«Die Verhandlungspartner haben den richtigen Kurs für die deutsche Seeschifffahrt und den maritimen Standort Deutschland angelegt», sagte Michael Behrendt, Präsident des Verbandes Deutscher Reeder (VDR). Es unterstreiche die gewachsene politische Bedeutung der Seeschifffahrt, dass ihren zentralen Themen im Koalitionsvertrag breiter Raum gewidmet werde. Auf einseitige nationale und europäische Sonderregelungen werde ausdrücklich verzichtet. «Damit erkennen die Koalitionspartner an, dass ein Abweichen von internationalen Standards Wettbewerbsnachteile für die deutsche Seeschifffahrt mit sich bringt», sagte Behrendt.
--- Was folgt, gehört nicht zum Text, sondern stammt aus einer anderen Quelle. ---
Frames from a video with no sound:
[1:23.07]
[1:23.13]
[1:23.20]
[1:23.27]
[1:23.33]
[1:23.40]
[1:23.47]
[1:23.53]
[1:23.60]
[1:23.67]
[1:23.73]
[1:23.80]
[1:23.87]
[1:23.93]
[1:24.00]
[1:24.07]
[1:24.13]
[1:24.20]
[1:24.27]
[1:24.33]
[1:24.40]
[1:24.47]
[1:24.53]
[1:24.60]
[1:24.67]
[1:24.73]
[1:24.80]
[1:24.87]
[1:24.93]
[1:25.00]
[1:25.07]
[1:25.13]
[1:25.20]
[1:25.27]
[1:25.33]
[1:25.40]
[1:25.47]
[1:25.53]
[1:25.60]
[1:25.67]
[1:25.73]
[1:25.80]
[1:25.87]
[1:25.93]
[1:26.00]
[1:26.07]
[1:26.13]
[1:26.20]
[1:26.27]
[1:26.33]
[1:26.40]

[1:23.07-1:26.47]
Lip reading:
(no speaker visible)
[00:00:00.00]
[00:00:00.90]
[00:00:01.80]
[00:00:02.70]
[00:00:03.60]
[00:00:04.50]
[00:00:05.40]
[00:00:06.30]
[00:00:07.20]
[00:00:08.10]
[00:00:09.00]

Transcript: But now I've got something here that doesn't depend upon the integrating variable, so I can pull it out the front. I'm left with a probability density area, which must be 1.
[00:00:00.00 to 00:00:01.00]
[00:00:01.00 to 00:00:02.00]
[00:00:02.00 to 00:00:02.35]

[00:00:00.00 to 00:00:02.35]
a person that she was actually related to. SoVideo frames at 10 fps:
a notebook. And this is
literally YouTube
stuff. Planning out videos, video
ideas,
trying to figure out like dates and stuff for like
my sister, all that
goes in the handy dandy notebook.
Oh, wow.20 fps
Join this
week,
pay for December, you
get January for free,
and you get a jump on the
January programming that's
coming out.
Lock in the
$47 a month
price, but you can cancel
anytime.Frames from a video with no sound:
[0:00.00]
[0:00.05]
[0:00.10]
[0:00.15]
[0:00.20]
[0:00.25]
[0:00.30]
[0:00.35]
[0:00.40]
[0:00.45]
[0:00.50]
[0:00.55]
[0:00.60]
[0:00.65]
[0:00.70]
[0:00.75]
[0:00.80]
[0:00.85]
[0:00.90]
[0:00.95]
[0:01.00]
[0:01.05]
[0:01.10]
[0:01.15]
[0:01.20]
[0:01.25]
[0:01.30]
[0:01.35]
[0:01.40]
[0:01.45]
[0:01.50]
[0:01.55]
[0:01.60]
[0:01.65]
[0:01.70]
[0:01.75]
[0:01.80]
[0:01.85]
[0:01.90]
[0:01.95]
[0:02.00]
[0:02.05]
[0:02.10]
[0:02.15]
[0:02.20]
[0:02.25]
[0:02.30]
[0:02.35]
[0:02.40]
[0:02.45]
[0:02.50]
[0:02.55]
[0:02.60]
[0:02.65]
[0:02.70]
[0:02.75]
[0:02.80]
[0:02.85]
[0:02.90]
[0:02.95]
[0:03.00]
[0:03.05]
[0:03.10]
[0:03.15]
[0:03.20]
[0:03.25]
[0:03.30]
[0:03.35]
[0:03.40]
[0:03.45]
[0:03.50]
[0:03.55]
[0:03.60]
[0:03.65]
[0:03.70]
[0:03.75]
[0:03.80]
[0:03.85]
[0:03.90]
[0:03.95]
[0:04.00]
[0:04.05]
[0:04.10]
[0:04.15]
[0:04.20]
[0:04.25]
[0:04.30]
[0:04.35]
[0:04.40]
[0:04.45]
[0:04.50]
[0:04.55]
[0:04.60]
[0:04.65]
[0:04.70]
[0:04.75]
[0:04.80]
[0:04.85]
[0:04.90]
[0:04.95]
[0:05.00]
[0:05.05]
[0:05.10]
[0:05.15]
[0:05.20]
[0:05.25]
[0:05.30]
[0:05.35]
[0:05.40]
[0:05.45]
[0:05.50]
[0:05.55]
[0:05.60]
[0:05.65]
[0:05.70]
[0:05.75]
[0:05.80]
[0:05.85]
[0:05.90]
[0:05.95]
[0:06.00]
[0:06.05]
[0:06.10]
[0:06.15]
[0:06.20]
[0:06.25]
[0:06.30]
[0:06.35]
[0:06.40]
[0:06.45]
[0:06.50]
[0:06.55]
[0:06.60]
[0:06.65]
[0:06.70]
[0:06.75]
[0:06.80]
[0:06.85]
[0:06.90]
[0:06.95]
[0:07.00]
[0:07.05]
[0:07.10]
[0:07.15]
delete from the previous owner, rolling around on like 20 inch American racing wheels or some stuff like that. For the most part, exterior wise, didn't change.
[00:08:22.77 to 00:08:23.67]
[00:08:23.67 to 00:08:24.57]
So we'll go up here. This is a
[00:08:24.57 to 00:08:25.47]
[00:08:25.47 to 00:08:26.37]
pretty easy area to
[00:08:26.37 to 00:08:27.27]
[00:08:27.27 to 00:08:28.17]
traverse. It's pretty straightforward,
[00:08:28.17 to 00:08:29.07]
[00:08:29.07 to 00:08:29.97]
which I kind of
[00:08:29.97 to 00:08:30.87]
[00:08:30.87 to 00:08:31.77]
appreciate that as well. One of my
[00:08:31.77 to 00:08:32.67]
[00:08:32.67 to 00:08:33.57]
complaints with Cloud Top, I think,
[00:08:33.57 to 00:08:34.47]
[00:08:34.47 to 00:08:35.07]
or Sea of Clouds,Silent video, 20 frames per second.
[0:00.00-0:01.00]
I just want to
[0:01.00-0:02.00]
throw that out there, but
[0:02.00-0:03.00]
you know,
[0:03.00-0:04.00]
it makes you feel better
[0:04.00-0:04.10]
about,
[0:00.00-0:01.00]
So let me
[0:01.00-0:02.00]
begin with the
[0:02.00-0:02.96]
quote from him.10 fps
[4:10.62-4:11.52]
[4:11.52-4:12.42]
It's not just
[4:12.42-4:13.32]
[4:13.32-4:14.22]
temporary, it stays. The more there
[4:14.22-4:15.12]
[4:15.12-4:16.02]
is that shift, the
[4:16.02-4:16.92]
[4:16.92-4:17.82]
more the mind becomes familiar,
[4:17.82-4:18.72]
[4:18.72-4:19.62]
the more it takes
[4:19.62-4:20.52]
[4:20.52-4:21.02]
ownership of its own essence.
Auch die deutschen Häfen äußerten sich positiv. «Wir begrüßen die Absicht, das nationale Hafenkonzept weiterzuentwickeln und Engpässe bei den land- und seeseitigen Anbindungen unserer Häfen zu beseitigen», sagte Klaus-Dieter Peters, der Präsident des Zentralverbandes der Deutschen Seehafenbetriebe (ZDS). Die Aufnahme der Hafenverbindungen in ein nationales Prioritätenkonzept finde die besondere Zustimmung der Häfen.